Title: Senior Data Engineer, Basketball Data Strategy
Department: Basketball Data Strategy, Basketball Operations
Reports to: Director, Basketball Data Strategy
Position Summary: The Senior Data Engineer, Basketball Data Strategy is a critical member of the Basketball Data Strategy team. Supporting the Director, Basketball Data Strategy, they will architect, build, and maintain a modern cloud data platform spanning ingestion, transformation, storage, and service layers, and utilizing statistical feeds from external vendors and internal sources. This position is responsible for the end-to-end design, implementation, and maintenance of data infrastructure, and includes creation of new data infrastructure in a greenfield stack, owning architectural decisions across the full data lifecycle. This position works alongside the Data Science / Analyst teams to ensure the cleanliness, integrity, accuracy, and relevance of the data to be analyzed, and alongside the Software Development team to deliver data in performant web and mobile products. This position will optimize existing data structures, lead platform migrations, and regularly audit the Basketball Data Strategy data ecosystem, to ensure curated, production-grade datasets are performant, validated, and optimized for predictive modeling and visualization.
Essential Functions (Duties & Responsibilities**):
- Build data foundation: architect and oversee the basketball data ecosystem, including sources / streams such as NBA data, non-NBA basketball data, player tracking data, natural language / qualitative data (e.g. scouting reports), and health/performance/wearables data.
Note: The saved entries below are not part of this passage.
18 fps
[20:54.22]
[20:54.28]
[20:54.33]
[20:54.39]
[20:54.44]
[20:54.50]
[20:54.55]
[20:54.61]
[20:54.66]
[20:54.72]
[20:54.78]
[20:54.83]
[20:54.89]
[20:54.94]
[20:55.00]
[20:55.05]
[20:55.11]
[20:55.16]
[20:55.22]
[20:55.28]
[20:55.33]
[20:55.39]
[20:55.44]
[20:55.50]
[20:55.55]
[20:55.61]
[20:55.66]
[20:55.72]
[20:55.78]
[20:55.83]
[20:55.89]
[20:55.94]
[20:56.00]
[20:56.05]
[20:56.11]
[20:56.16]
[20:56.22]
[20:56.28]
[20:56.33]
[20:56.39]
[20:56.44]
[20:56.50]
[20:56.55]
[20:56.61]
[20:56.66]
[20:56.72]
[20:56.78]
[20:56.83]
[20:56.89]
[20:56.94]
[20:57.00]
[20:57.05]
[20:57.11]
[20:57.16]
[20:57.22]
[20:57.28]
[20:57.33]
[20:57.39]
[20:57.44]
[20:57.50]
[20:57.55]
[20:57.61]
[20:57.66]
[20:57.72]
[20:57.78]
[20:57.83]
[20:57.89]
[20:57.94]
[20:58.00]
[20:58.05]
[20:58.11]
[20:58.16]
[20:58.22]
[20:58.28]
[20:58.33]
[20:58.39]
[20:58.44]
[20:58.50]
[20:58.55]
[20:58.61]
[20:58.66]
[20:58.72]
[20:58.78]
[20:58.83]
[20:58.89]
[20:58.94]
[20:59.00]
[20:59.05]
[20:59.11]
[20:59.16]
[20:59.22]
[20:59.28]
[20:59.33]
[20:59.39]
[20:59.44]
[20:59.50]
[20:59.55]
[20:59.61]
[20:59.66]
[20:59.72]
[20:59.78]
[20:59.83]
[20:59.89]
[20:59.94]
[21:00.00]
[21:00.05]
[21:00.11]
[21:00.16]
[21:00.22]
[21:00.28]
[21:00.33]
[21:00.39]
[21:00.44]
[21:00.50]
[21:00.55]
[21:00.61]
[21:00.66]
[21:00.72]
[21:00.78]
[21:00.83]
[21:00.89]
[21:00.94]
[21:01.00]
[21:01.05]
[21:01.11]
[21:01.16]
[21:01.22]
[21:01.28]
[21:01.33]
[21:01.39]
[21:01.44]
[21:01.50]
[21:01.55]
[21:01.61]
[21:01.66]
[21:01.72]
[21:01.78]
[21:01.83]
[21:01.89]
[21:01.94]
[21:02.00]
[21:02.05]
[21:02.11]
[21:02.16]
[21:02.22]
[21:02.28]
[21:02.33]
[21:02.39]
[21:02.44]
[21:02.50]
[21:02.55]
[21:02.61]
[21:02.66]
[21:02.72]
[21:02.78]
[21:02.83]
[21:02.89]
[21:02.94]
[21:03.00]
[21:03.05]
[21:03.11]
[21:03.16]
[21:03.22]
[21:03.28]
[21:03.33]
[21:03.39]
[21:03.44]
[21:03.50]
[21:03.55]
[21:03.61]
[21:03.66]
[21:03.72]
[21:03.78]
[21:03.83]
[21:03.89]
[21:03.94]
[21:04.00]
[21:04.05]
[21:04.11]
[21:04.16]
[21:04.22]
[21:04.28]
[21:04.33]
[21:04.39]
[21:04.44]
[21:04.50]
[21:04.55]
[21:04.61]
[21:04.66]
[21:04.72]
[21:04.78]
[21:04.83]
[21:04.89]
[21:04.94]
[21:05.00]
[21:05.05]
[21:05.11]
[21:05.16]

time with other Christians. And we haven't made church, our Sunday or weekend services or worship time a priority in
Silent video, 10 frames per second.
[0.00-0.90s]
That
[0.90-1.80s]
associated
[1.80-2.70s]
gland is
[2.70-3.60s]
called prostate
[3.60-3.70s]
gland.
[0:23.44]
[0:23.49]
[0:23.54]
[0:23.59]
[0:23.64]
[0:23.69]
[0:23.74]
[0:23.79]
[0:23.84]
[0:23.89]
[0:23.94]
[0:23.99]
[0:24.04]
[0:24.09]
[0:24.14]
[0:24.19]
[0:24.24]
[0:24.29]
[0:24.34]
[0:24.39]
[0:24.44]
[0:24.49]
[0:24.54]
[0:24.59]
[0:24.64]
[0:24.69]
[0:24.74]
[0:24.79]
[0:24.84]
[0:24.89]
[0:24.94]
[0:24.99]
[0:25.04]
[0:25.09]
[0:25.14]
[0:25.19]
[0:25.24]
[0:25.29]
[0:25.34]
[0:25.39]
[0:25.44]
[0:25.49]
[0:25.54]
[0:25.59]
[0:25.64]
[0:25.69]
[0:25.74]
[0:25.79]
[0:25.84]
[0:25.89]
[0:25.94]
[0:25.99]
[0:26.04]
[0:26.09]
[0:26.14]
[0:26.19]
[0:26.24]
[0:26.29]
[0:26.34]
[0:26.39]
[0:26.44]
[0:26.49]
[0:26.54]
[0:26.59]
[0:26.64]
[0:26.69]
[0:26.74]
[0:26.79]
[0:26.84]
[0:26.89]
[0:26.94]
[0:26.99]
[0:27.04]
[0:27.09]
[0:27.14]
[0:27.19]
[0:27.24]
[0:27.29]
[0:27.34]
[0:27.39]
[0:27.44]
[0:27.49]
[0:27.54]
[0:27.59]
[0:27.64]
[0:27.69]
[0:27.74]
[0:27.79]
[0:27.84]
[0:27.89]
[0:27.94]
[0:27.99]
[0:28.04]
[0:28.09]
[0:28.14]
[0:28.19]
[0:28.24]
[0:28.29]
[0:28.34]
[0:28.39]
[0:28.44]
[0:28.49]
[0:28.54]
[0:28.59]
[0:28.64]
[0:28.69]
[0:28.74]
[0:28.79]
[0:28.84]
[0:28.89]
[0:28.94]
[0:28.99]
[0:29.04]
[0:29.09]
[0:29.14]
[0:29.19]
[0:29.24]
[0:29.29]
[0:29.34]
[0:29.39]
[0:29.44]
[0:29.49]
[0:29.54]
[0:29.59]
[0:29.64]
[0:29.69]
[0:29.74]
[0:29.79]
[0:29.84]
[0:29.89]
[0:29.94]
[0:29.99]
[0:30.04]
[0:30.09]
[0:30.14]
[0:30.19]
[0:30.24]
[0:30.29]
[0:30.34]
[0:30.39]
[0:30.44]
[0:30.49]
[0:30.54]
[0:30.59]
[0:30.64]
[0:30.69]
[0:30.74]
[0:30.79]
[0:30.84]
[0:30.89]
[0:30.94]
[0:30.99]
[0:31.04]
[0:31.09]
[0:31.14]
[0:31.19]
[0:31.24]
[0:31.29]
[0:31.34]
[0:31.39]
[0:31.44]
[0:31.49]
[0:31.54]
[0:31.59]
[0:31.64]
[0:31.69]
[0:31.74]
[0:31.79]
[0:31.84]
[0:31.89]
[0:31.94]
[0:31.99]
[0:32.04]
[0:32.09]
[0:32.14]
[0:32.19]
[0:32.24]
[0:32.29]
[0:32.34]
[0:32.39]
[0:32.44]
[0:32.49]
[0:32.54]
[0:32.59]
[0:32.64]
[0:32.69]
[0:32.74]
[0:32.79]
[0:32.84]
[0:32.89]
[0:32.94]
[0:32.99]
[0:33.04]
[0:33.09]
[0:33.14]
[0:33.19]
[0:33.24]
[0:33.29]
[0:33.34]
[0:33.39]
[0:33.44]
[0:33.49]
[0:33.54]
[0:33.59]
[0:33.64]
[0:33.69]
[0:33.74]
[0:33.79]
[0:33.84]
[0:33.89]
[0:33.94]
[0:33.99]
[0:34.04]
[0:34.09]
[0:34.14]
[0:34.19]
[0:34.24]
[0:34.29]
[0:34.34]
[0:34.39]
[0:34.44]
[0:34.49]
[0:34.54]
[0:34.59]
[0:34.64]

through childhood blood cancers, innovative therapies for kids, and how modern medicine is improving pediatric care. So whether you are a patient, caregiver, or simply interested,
- Create data pipelines: design, build, and maintain automated systems using cloud-native orchestration tools (e.g. Airflow) that collect, clean, and organize data from internal and third-party sources; enforce schema and data lineage tracking across all pipeline stages
- Lead platform optimization & migration efforts, including refactoring legacy pipelines and translating to medallion architectures while integrating transformation logic and lineage (e.g. dbt); optimize storage formats (e.g. Parquet); implement partitioning and indexing strategies; improve existing data systems with focus on speed and reliability
- Evaluate, propose, and execute platform decisions on emerging technologies / providers / strategies for storage and compute
- Optimize 3D tracking motion capture data ingestion and processing for use by analysts
- Ensure data quality: implement rigorous data validation frameworks and observability tooling to enforce schema, referential integrity, end-to-end data lineage, and data hierarchies among multiple data sources, including automated quality checks, unit testing of transformation logic, and proactive alerts
- Be knowledgeable and up-to-date in the global basketball data landscape
**Responsibilities subject to change based on organizational needs and direction from management.
Education:
- Bachelor’s in Statistics, Computer Science, Engineering, or a related field, or equivalent academic or professional experience; experience working with database solutions in a professional best-practices environment
Minimum Qualifications:
- 6+ years of experience in a similar role
- Database expertise: expert-level proficiency in relational database design (e.g. SQL Server, PostgreSQL, Snowflake) with deep knowledge of best practices (e.g. normalization, index strategies, query plan optimization). Experience with nonrelational data structures – document stores, time-series solutions, vector storage.
- Hands-on experience architecting data platforms with a track record of greenfield builds or major platform migrations; ; cloud platform experience on AWS (preferred) or similar platforms
- Pipeline tools: experience with workflow tools like Airflow
- Container technology: experience with Docker and Kubernetes
- Understanding of modern ML techniques and end-to-end MLOps workflows on cloud platforms in production environments, including model versioning, deployment pipelines, and monitoring. Fluency in DevOps (CI/CD, infrastructure-as-code) treating data and ML infrastructure as production software
- Strong Python and SQL skills; experience with data transformation tools
- Big data: experience with tools that handle large datasets; ability to work with high-precision location/movement data (sub-second sampling)
Other Qualifications:
- A strong sense of organization
- High agency
- Adaptability and “outside-the-box” thinking
- Knowledge of and passion for NBA basketball
Location: El Segundo (office M‐F), and other occasional off‐site events
Travel: Less than 5% of the time
Hours: Full-time. Must be available to work evenings, weekends and holidays as reasonably required
The pay range for this role is $185,000 - $210,000 annually. Actual compensation packages are based on several factors that are unique to each candidate, including but not limited to skill set, depth of experience and certifications. In addition to those factors, we consider the relative pay of our current employees in similar positions when making a final offer.
We are an equal opportunity employer and all qualified applicants will receive consideration for employment without regard to race, color, religion, national origin, sex, sexual orientation, age, disability, gender identity, marital or veteran status, or any other protected class.